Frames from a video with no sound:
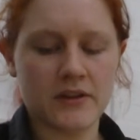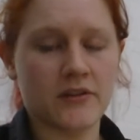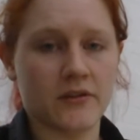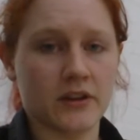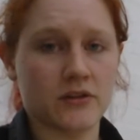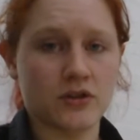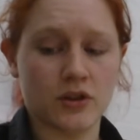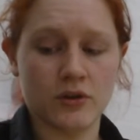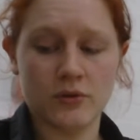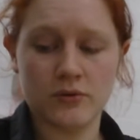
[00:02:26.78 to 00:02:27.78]
something to
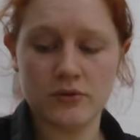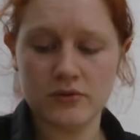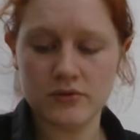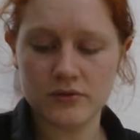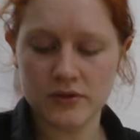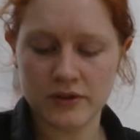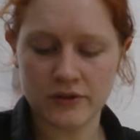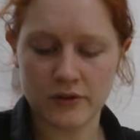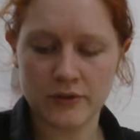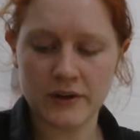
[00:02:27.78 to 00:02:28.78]
show
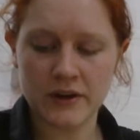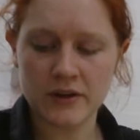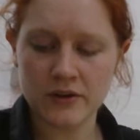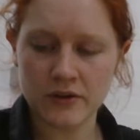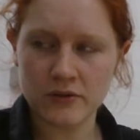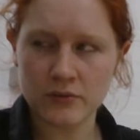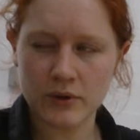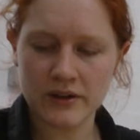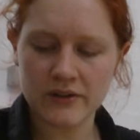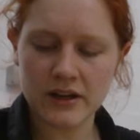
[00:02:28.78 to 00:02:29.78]
Sophia on
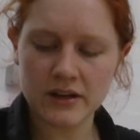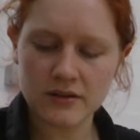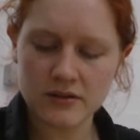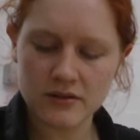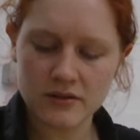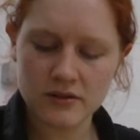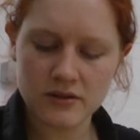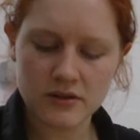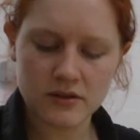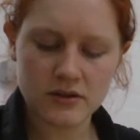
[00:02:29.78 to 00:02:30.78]
Wednesday.
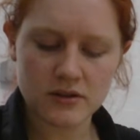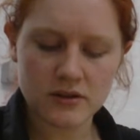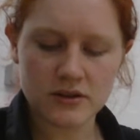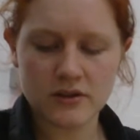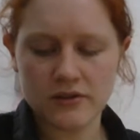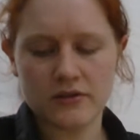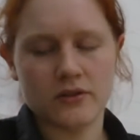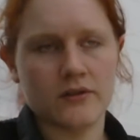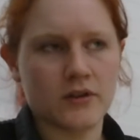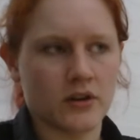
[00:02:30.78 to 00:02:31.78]

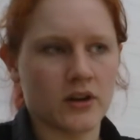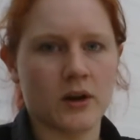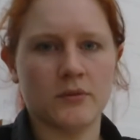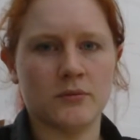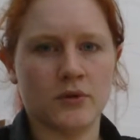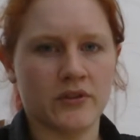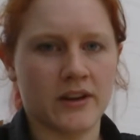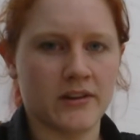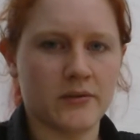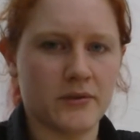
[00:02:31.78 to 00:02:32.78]
So I've got a couple more
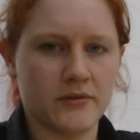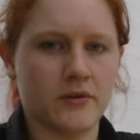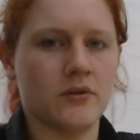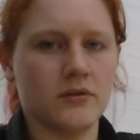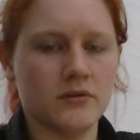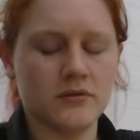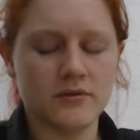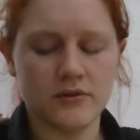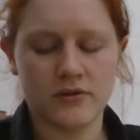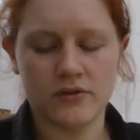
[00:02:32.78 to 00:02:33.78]
days before
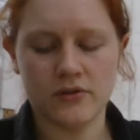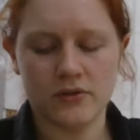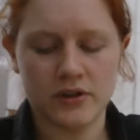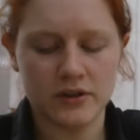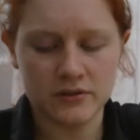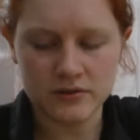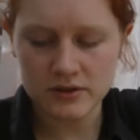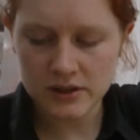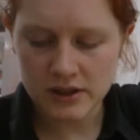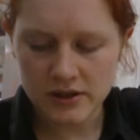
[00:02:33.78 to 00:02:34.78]
the tutorial,
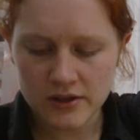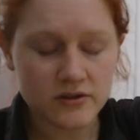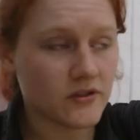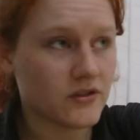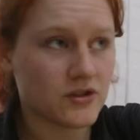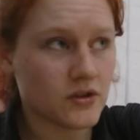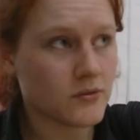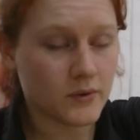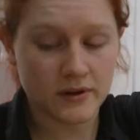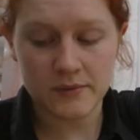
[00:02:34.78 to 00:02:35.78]
just to show
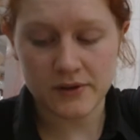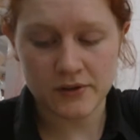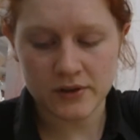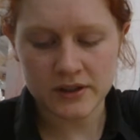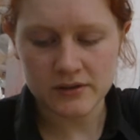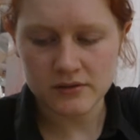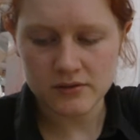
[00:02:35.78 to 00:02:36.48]
what I've been doing,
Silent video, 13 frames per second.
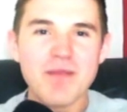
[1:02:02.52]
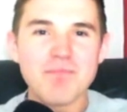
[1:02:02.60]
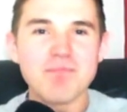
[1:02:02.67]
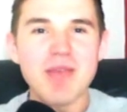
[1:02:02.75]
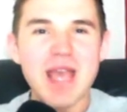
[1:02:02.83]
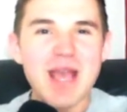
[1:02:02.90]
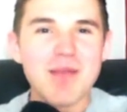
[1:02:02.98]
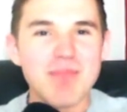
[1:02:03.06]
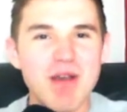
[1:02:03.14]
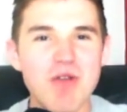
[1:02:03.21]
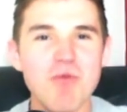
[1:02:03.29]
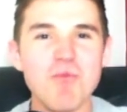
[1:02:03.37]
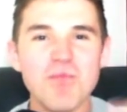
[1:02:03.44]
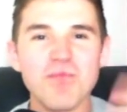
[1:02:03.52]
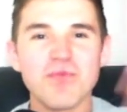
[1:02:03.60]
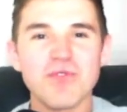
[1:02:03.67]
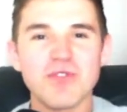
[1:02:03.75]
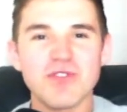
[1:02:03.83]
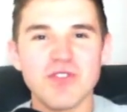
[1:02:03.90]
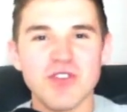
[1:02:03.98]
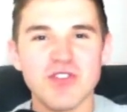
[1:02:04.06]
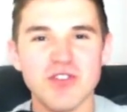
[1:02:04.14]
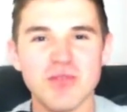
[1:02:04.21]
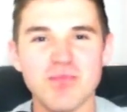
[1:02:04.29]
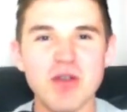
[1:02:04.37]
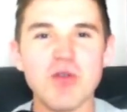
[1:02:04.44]
being built
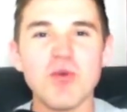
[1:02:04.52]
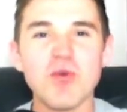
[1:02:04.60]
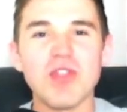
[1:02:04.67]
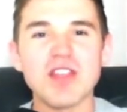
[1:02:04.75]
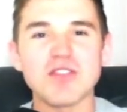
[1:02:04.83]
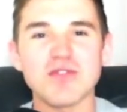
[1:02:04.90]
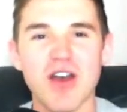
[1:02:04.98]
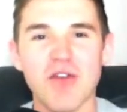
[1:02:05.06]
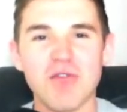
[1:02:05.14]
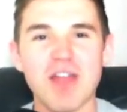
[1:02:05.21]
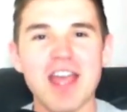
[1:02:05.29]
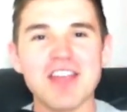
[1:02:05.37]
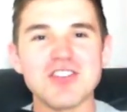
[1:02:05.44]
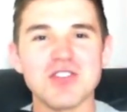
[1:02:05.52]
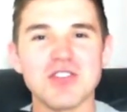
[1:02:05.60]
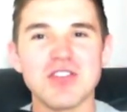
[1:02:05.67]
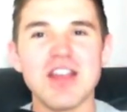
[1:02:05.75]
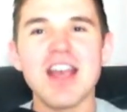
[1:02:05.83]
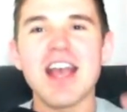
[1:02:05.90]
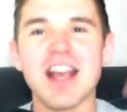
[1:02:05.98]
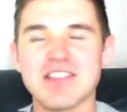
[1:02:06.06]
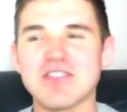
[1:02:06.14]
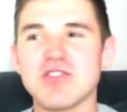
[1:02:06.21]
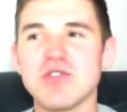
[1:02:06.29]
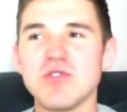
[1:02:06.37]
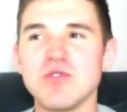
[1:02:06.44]
to build this foundation and
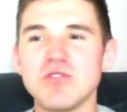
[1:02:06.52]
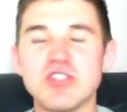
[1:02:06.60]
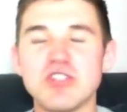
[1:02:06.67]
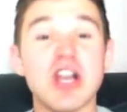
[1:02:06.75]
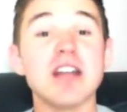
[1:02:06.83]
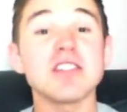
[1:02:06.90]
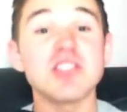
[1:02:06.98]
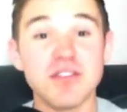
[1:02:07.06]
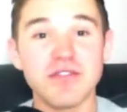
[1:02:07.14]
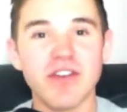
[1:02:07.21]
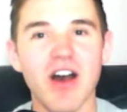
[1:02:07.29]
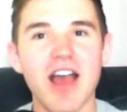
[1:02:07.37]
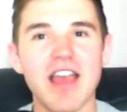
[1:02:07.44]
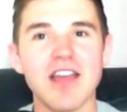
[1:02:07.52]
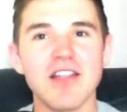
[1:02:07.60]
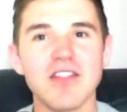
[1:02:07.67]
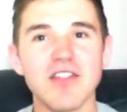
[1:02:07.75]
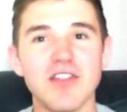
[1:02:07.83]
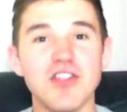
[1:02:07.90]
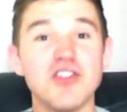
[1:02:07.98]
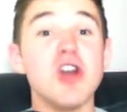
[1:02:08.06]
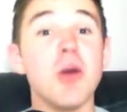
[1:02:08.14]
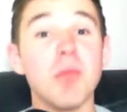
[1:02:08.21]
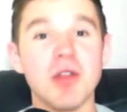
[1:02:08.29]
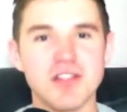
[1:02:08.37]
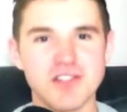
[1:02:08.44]
to justify the
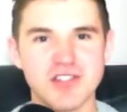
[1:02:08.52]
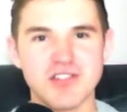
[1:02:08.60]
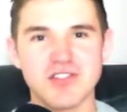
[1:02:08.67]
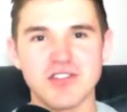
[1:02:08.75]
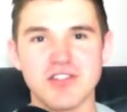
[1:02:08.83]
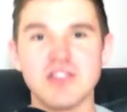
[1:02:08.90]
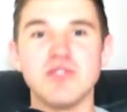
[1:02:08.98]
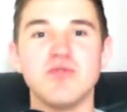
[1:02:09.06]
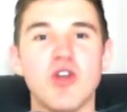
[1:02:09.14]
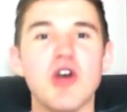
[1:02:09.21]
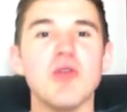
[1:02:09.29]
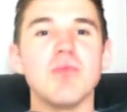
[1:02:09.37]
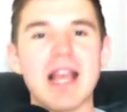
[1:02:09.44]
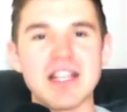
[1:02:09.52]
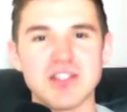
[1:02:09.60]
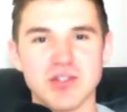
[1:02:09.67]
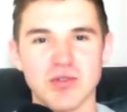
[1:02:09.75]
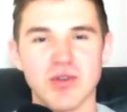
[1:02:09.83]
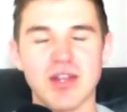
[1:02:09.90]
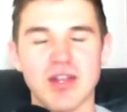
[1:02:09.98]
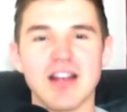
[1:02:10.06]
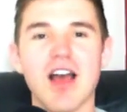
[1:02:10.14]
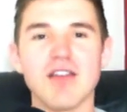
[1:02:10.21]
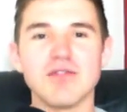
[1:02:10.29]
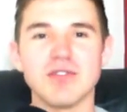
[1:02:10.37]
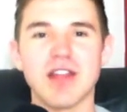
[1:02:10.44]
dominance of Rome later on in
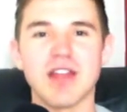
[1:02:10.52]
life and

Problem to solve ▸ All of the data should come back exactly as written, but without pictures.

Your solution ▸
Frames from a video with no sound:
[00:02:26.78 to 00:02:27.78]
something to
[00:02:27.78 to 00:02:28.78]
show
[00:02:28.78 to 00:02:29.78]
Sophia on
[00:02:29.78 to 00:02:30.78]
Wednesday.
[00:02:30.78 to 00:02:31.78]

[00:02:31.78 to 00:02:32.78]
So I've got a couple more
[00:02:32.78 to 00:02:33.78]
days before
[00:02:33.78 to 00:02:34.78]
the tutorial,
[00:02:34.78 to 00:02:35.78]
just to show
[00:02:35.78 to 00:02:36.48]
what I've been doing,
Silent video, 13 frames per second.
[1:02:02.52]
[1:02:02.60]
[1:02:02.67]
[1:02:02.75]
[1:02:02.83]
[1:02:02.90]
[1:02:02.98]
[1:02:03.06]
[1:02:03.14]
[1:02:03.21]
[1:02:03.29]
[1:02:03.37]
[1:02:03.44]
[1:02:03.52]
[1:02:03.60]
[1:02:03.67]
[1:02:03.75]
[1:02:03.83]
[1:02:03.90]
[1:02:03.98]
[1:02:04.06]
[1:02:04.14]
[1:02:04.21]
[1:02:04.29]
[1:02:04.37]
[1:02:04.44]
being built
[1:02:04.52]
[1:02:04.60]
[1:02:04.67]
[1:02:04.75]
[1:02:04.83]
[1:02:04.90]
[1:02:04.98]
[1:02:05.06]
[1:02:05.14]
[1:02:05.21]
[1:02:05.29]
[1:02:05.37]
[1:02:05.44]
[1:02:05.52]
[1:02:05.60]
[1:02:05.67]
[1:02:05.75]
[1:02:05.83]
[1:02:05.90]
[1:02:05.98]
[1:02:06.06]
[1:02:06.14]
[1:02:06.21]
[1:02:06.29]
[1:02:06.37]
[1:02:06.44]
to build this foundation and
[1:02:06.52]
[1:02:06.60]
[1:02:06.67]
[1:02:06.75]
[1:02:06.83]
[1:02:06.90]
[1:02:06.98]
[1:02:07.06]
[1:02:07.14]
[1:02:07.21]
[1:02:07.29]
[1:02:07.37]
[1:02:07.44]
[1:02:07.52]
[1:02:07.60]
[1:02:07.67]
[1:02:07.75]
[1:02:07.83]
[1:02:07.90]
[1:02:07.98]
[1:02:08.06]
[1:02:08.14]
[1:02:08.21]
[1:02:08.29]
[1:02:08.37]
[1:02:08.44]
to justify the
[1:02:08.52]
[1:02:08.60]
[1:02:08.67]
[1:02:08.75]
[1:02:08.83]
[1:02:08.90]
[1:02:08.98]
[1:02:09.06]
[1:02:09.14]
[1:02:09.21]
[1:02:09.29]
[1:02:09.37]
[1:02:09.44]
[1:02:09.52]
[1:02:09.60]
[1:02:09.67]
[1:02:09.75]
[1:02:09.83]
[1:02:09.90]
[1:02:09.98]
[1:02:10.06]
[1:02:10.14]
[1:02:10.21]
[1:02:10.29]
[1:02:10.37]
[1:02:10.44]
dominance of Rome later on in
[1:02:10.52]
life and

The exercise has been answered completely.